Читать книгу: «Дневник школьника уездного города N», страница 2

Шрифт:

13 октября 2019. Воскресенье

Вчера бухали с друзьями на лавочке во дворах недалеко от старой школы. Мы были все пятеро: я, Авдей, Тарас, Игорь и Сева – такое редко случается в последнее время. Игорь и Сева ничего не пили. Игорь заявил:

– У меня соревнования на следующей неделе.

Севу почему-то никто не стал упрашивать, и он, воспользовавшись случаем, остался трезвым. Обычно напоить Севу на каком-нибудь празднике – это святая обязанность каждого. Мы будто сорвавшиеся с цепи собаки, дорвавшиеся до желанного куска мяса (Сева, кстати, еще и полненький, так что оборот вполне в тему), наперегонки пытаемся споить его. Не знаю почему. Это какая-то специфическая забава, особая радость – напоить безобидного дружелюбного товарища. В общем, вчера он не пил.

Мы с Авдеем сидели на одной лавочке. Игорь с Севой – на другой. Тарас с банкой «Ягуара» в руках стоял между нами. Я не запомнил, о чем он говорил. Он к этому моменту уже изрядно выпил, его язык слегка заплетался, а речь виляла от одной бессвязной мысли к другой.

Внезапно Игорь выпучил глаза и взглядом указал на банку у меня под ногами. Игорь выглядел как кот, подавившийся рыбной костью. От этой внезапно пришедшей мысли я заржал в голос. Тарас оборвал свою речь на полуслове. Его рассеянный взгляд сначала скользнул по мне – видимо, он пытался понять, что меня рассмешило, – потом поднялся выше и застыл над моей головой. Тарас изменился в лице.

Несколько секунд ничего не происходило, потом за моей спиной раздался грубый мужской голос:

– Добрый день, молодые люди. Выпиваем?

Я мгновенно все понял. Рядом с Авдеем – он сидел с краю – словно из ниоткуда материализовались двое ментов. Один держал в руках лист бумаги на планшете. Второй угрюмо осматривал всю нашу честнУю компанию. Тарас среагировал мгновенно:

– Я не пил, – сказал он, все еще держа в руке банку «Ягуара».

– А это что? – сказал мент с планшетом в руках, указывая на банку.

– Это сок, – ответил Тарас.

Его заметно шатало.
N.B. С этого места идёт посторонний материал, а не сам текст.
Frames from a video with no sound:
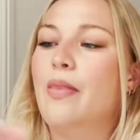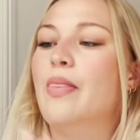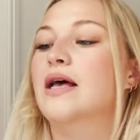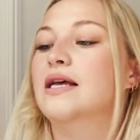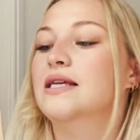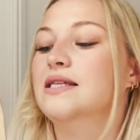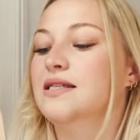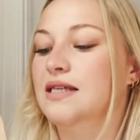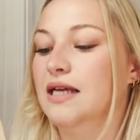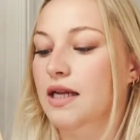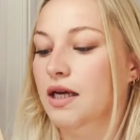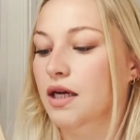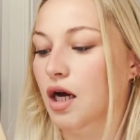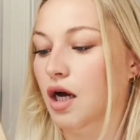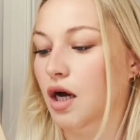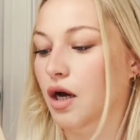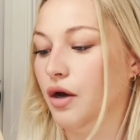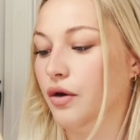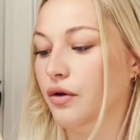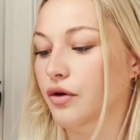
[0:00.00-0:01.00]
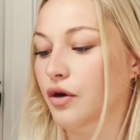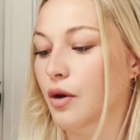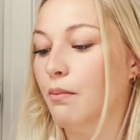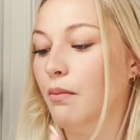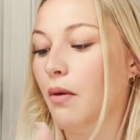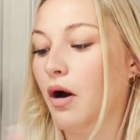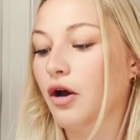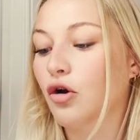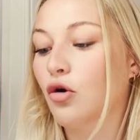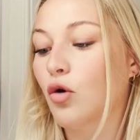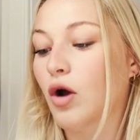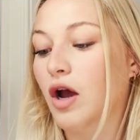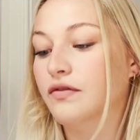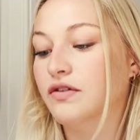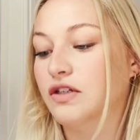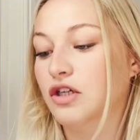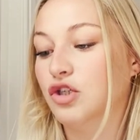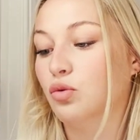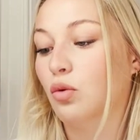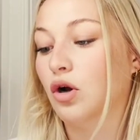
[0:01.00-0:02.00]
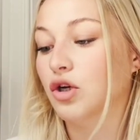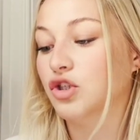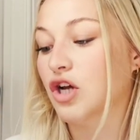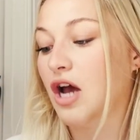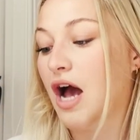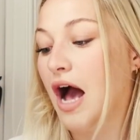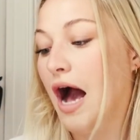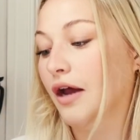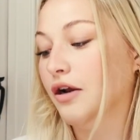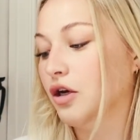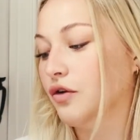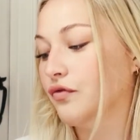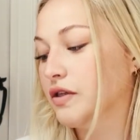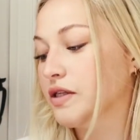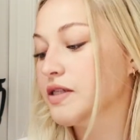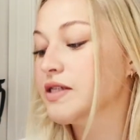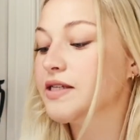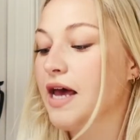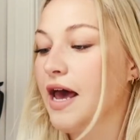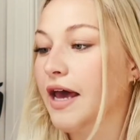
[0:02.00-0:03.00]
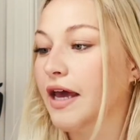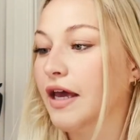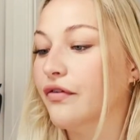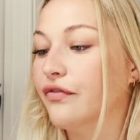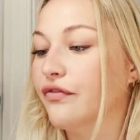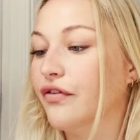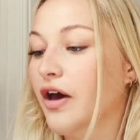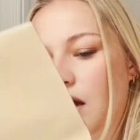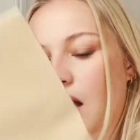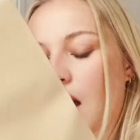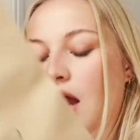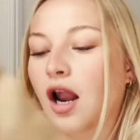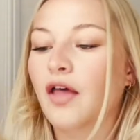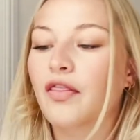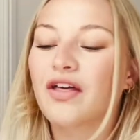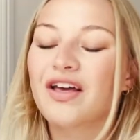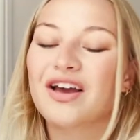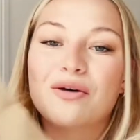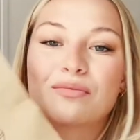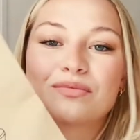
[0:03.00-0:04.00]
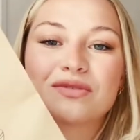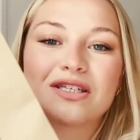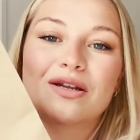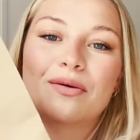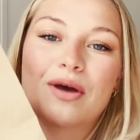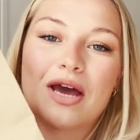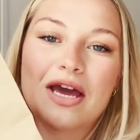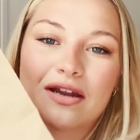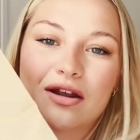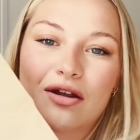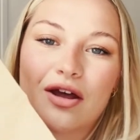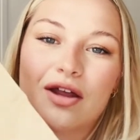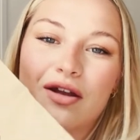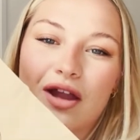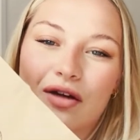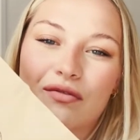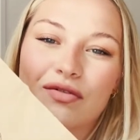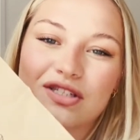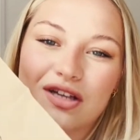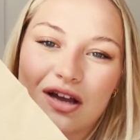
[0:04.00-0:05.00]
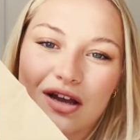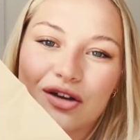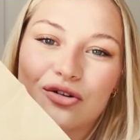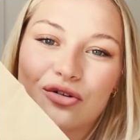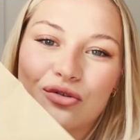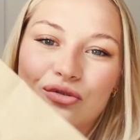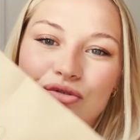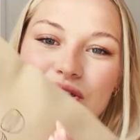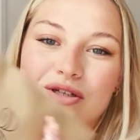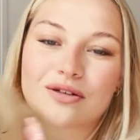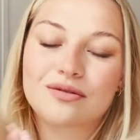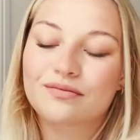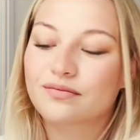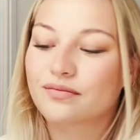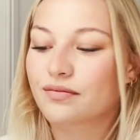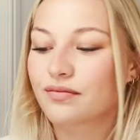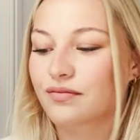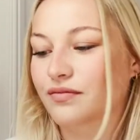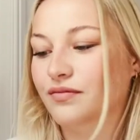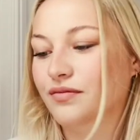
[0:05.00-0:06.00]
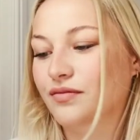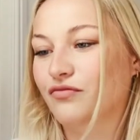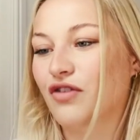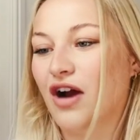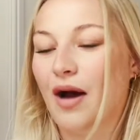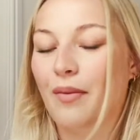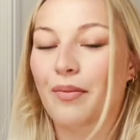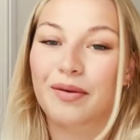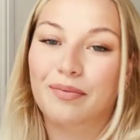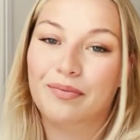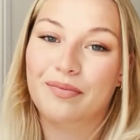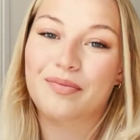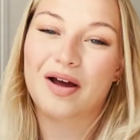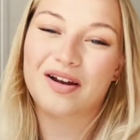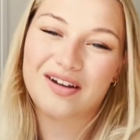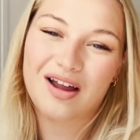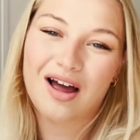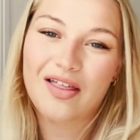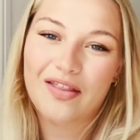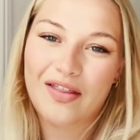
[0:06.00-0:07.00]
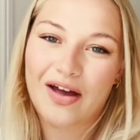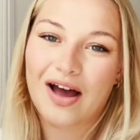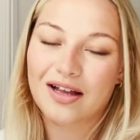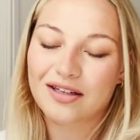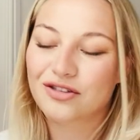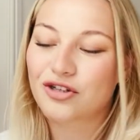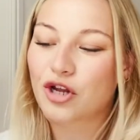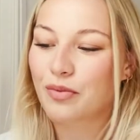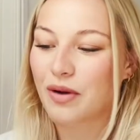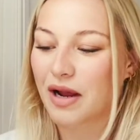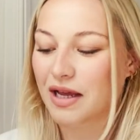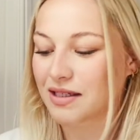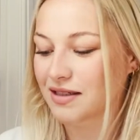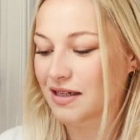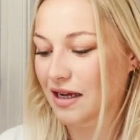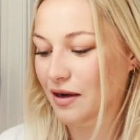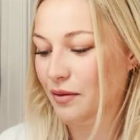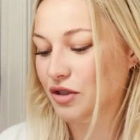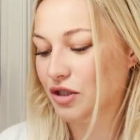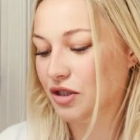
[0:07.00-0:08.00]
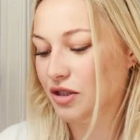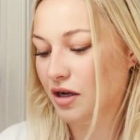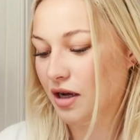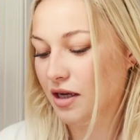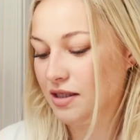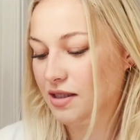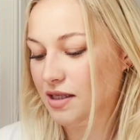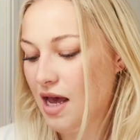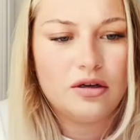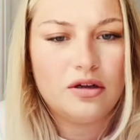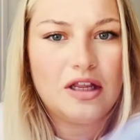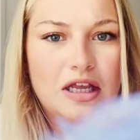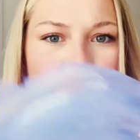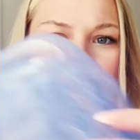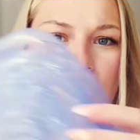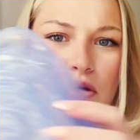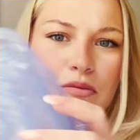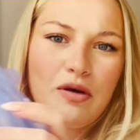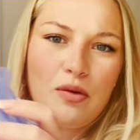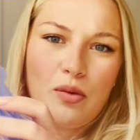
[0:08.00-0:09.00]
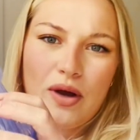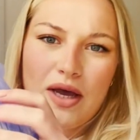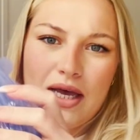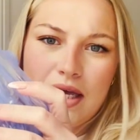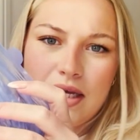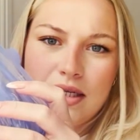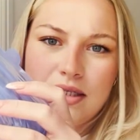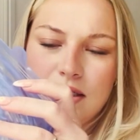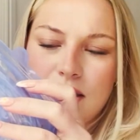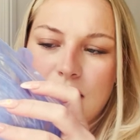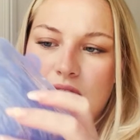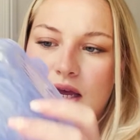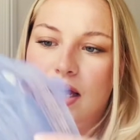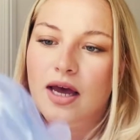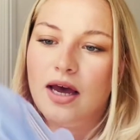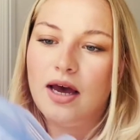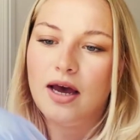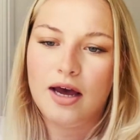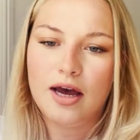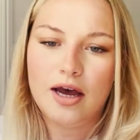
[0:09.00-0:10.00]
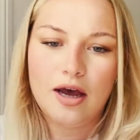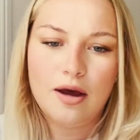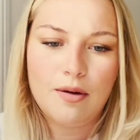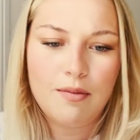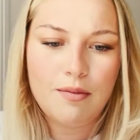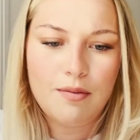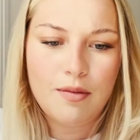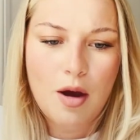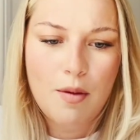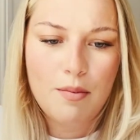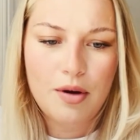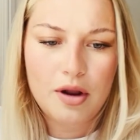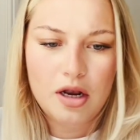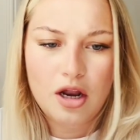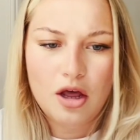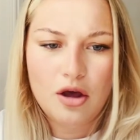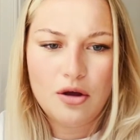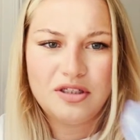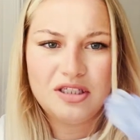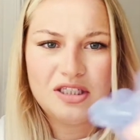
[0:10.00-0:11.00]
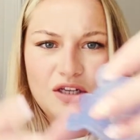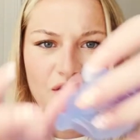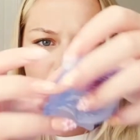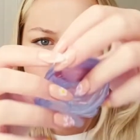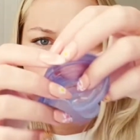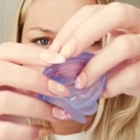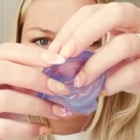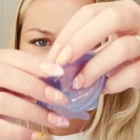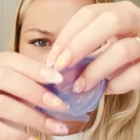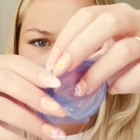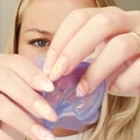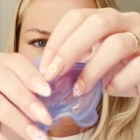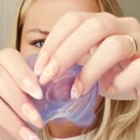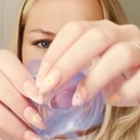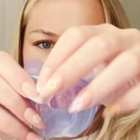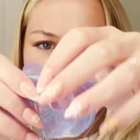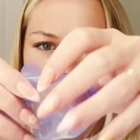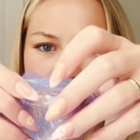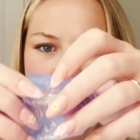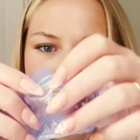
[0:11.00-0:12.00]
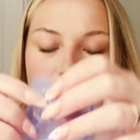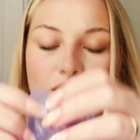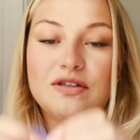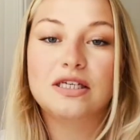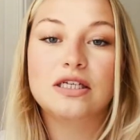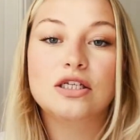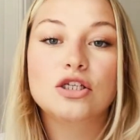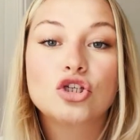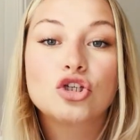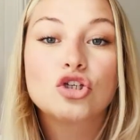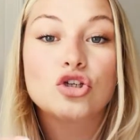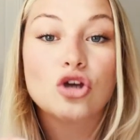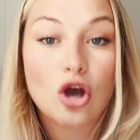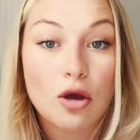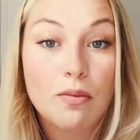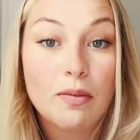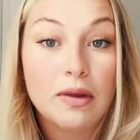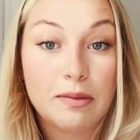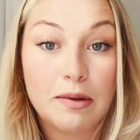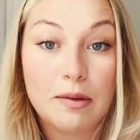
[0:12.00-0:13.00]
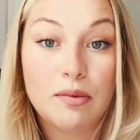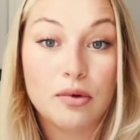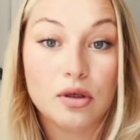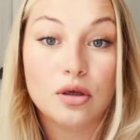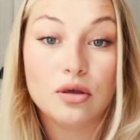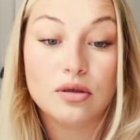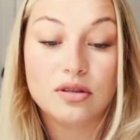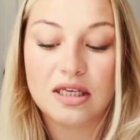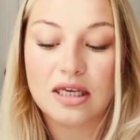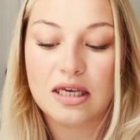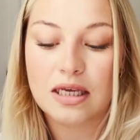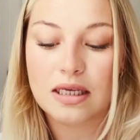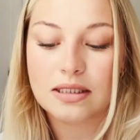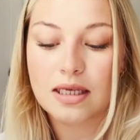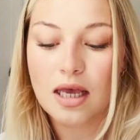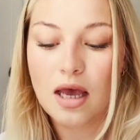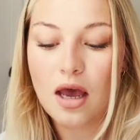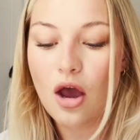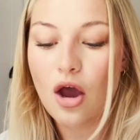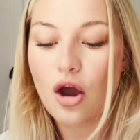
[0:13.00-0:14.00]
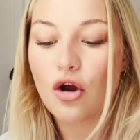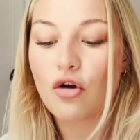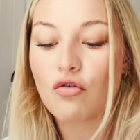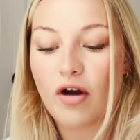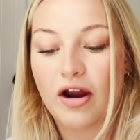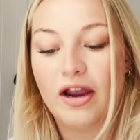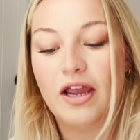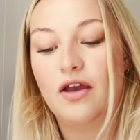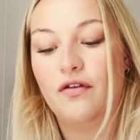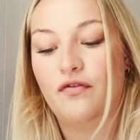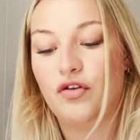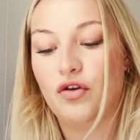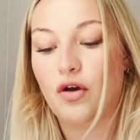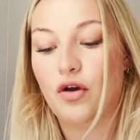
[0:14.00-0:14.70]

they're silicone, microwave, dishwasher, and oven safe. I like that it comes in like recycled wrapping. I like that. It's no plastic, which is nice. They look a bit weird, but loads of different sizes. I've seen so many people use these. Great if you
Он размахивал руками, как бы показывая, что он чист перед законом, а из банки выплескивалась алая жидкость.

– Сколько тебе лет? – спросил второй мент.
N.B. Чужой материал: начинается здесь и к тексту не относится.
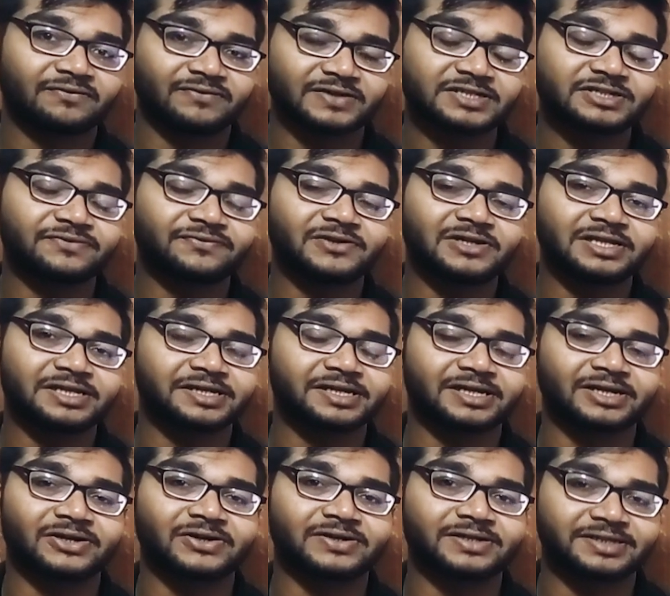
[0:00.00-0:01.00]
first of all, he
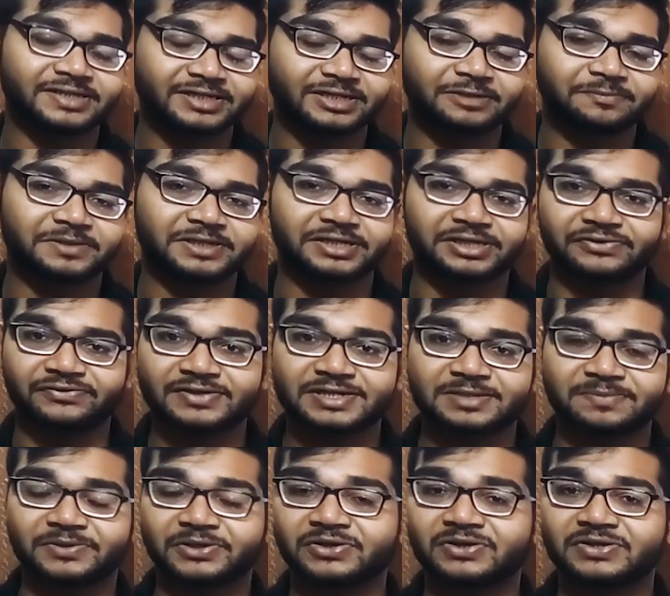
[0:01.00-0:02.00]
cannot decrypt the
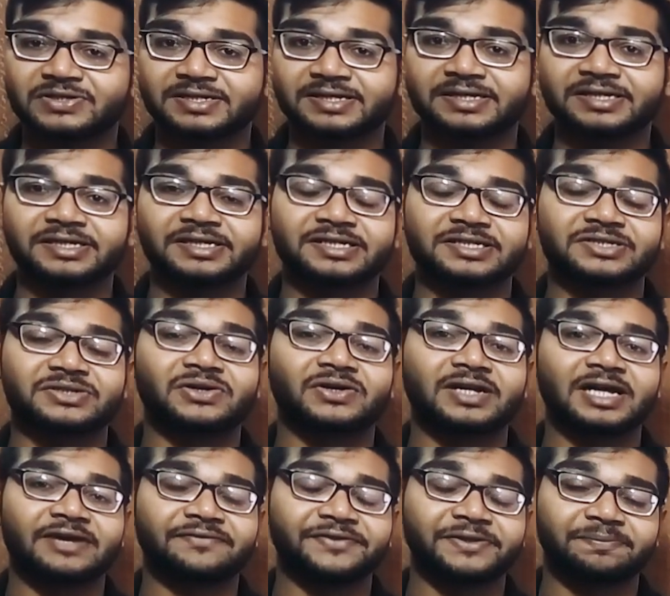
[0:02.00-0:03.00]
request because he does not
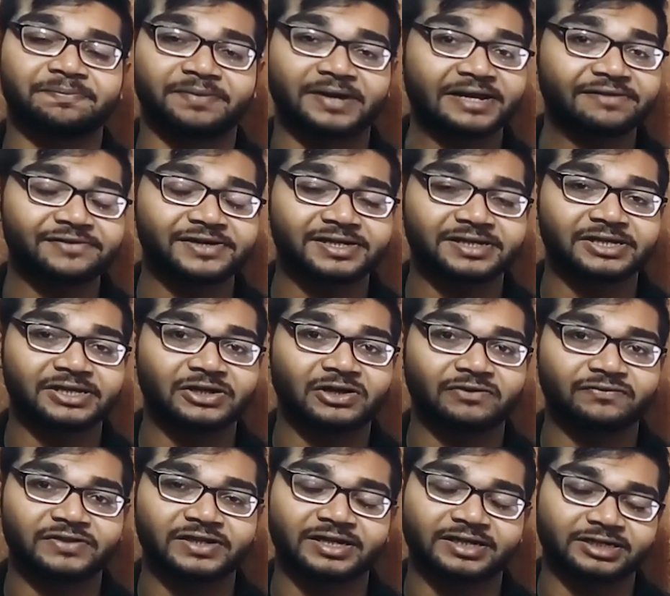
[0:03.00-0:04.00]
have the private key
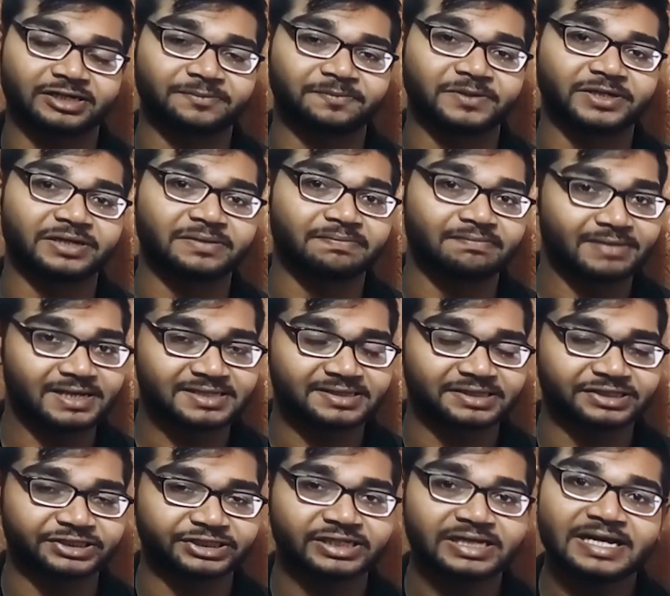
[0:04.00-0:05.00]
of the encrypted
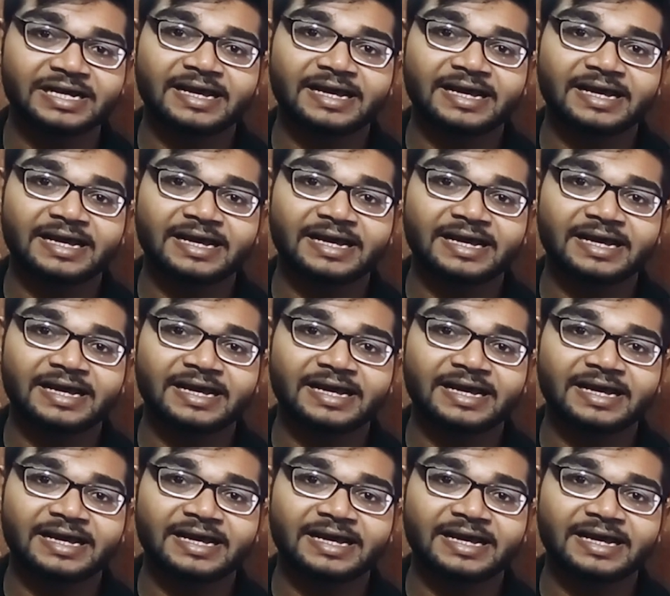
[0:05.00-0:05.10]
message,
– Девятнадцать. Я вот день рождения брата праздную, – сказал Тарас.

Он ткнул пальцем в Севу. Из банки выплеснулось еще немного. Мент с планшетом обратился к Авдею:

– Давай, говори имя.

Он приготовился записывать. Авдей что-то соврал. Мент занес в свою тетрадь чужое имя. Тарас внезапно свободной рукой выхватил телефон из кармана и заорал в трубку:

– Алло! Да, алло! Сейчас, подожди!

Он отошел от лавки, держа мобильный у уха. Мент проследил за его перемещением. Тарас сделал еще пару шагов, продолжая орать в трубку. Мент забеспокоился.

– Эй, стой! – крикнул он.

Тарас рванулся вперед и скрылся за углом дома. Мент побежал следом. Второй, который записывал фамилии, уже стоял передо мной. Из головы у меня выдуло все мысли – я не мог ничего придумать. Перед глазами крутилась картинка, как меня забирают в участок, там вызывают мать, и она, отпросившись с работы, едет за мной. Как я буду смотреть ей в глаза? Она сразу вспомнит все мои старые грехи – очень неприятные, постыдные, о которых мы никогда не говорим – они табу – мы делаем вид, что их никогда не было… Я ведь ей обещал, что ничего подобного больше не повторится… И самое мерзкое, отчего мне хочется блевануть, – она поверила… Она мне поверила, а я, получается, ее обманул?

Мент оторвал голову от белого листка бумаги с выдуманной Авдеем фамилией, посмотрел на угол дома, где скрылись Тарас со вторым ментом.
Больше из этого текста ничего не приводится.